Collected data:
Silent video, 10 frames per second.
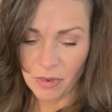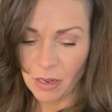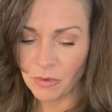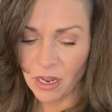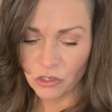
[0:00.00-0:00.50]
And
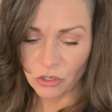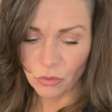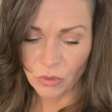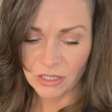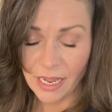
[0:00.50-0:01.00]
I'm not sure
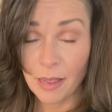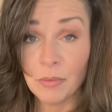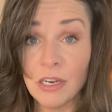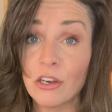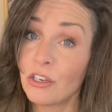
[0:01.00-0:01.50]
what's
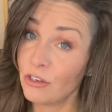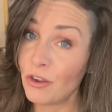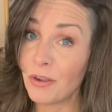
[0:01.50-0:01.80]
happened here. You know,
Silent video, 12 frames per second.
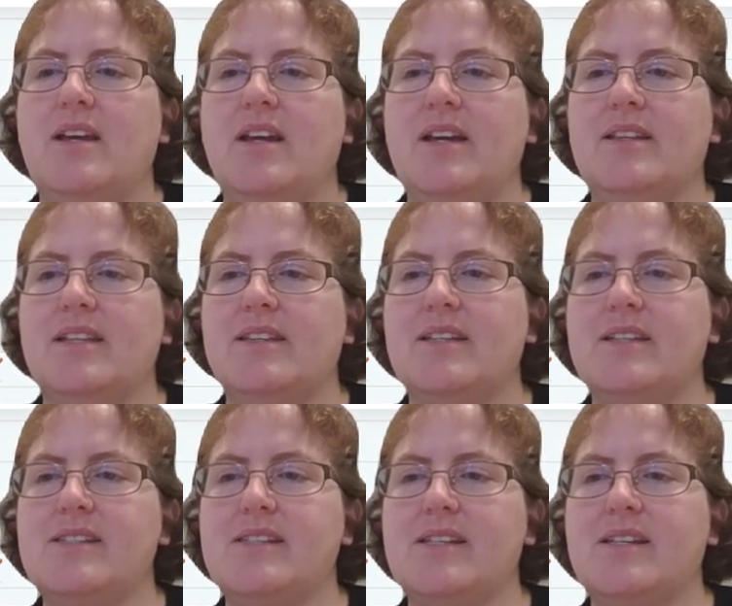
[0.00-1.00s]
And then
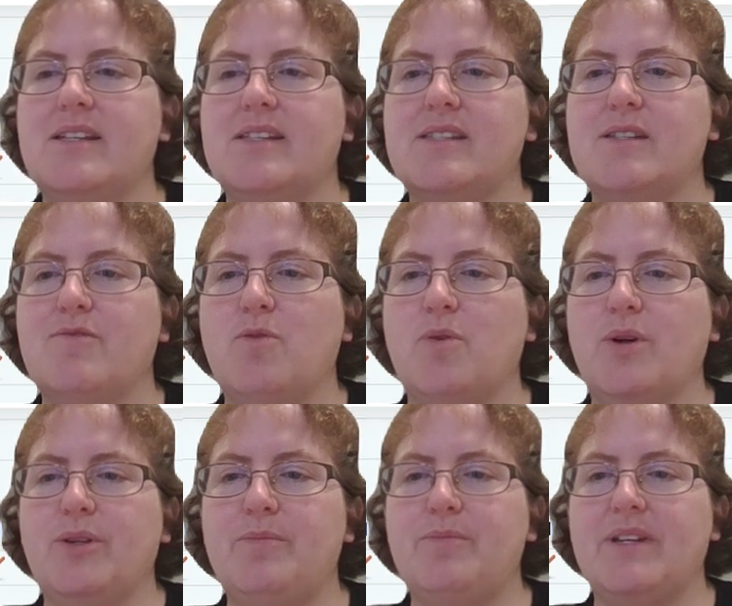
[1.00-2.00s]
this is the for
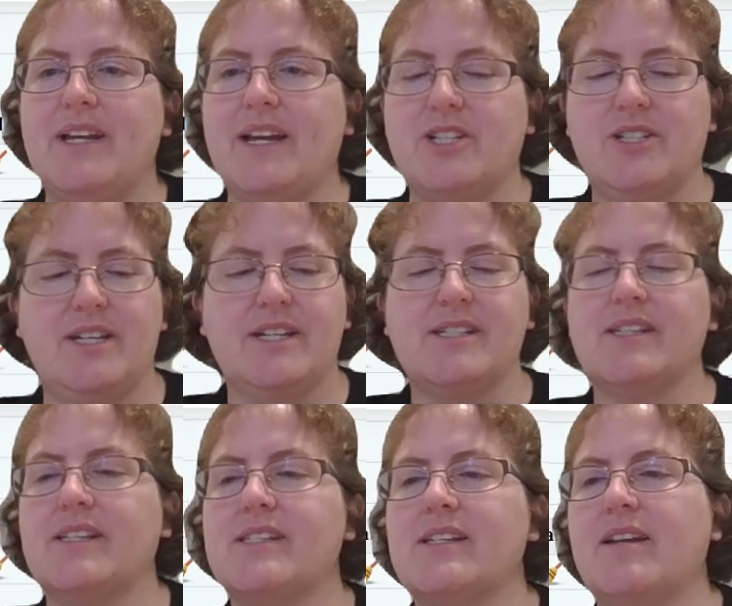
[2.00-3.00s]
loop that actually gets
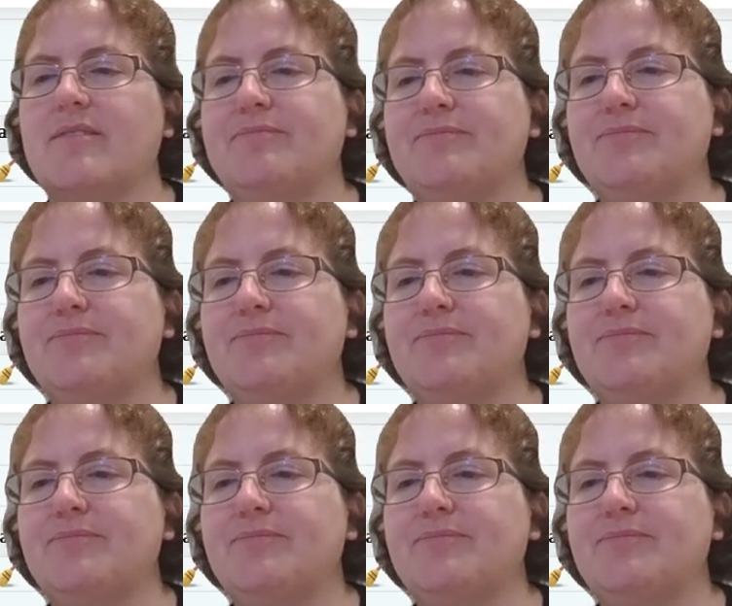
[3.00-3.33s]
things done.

Exercise directions: An acceptable answer consists of the lines above from the one holding "Silent video, 12 frames per second." to the end of the data, repeated exactly and containing no pictures.

Output of the task:
Silent video, 12 frames per second.
[0.00-1.00s]
And then
[1.00-2.00s]
this is the for
[2.00-3.00s]
loop that actually gets
[3.00-3.33s]
things done.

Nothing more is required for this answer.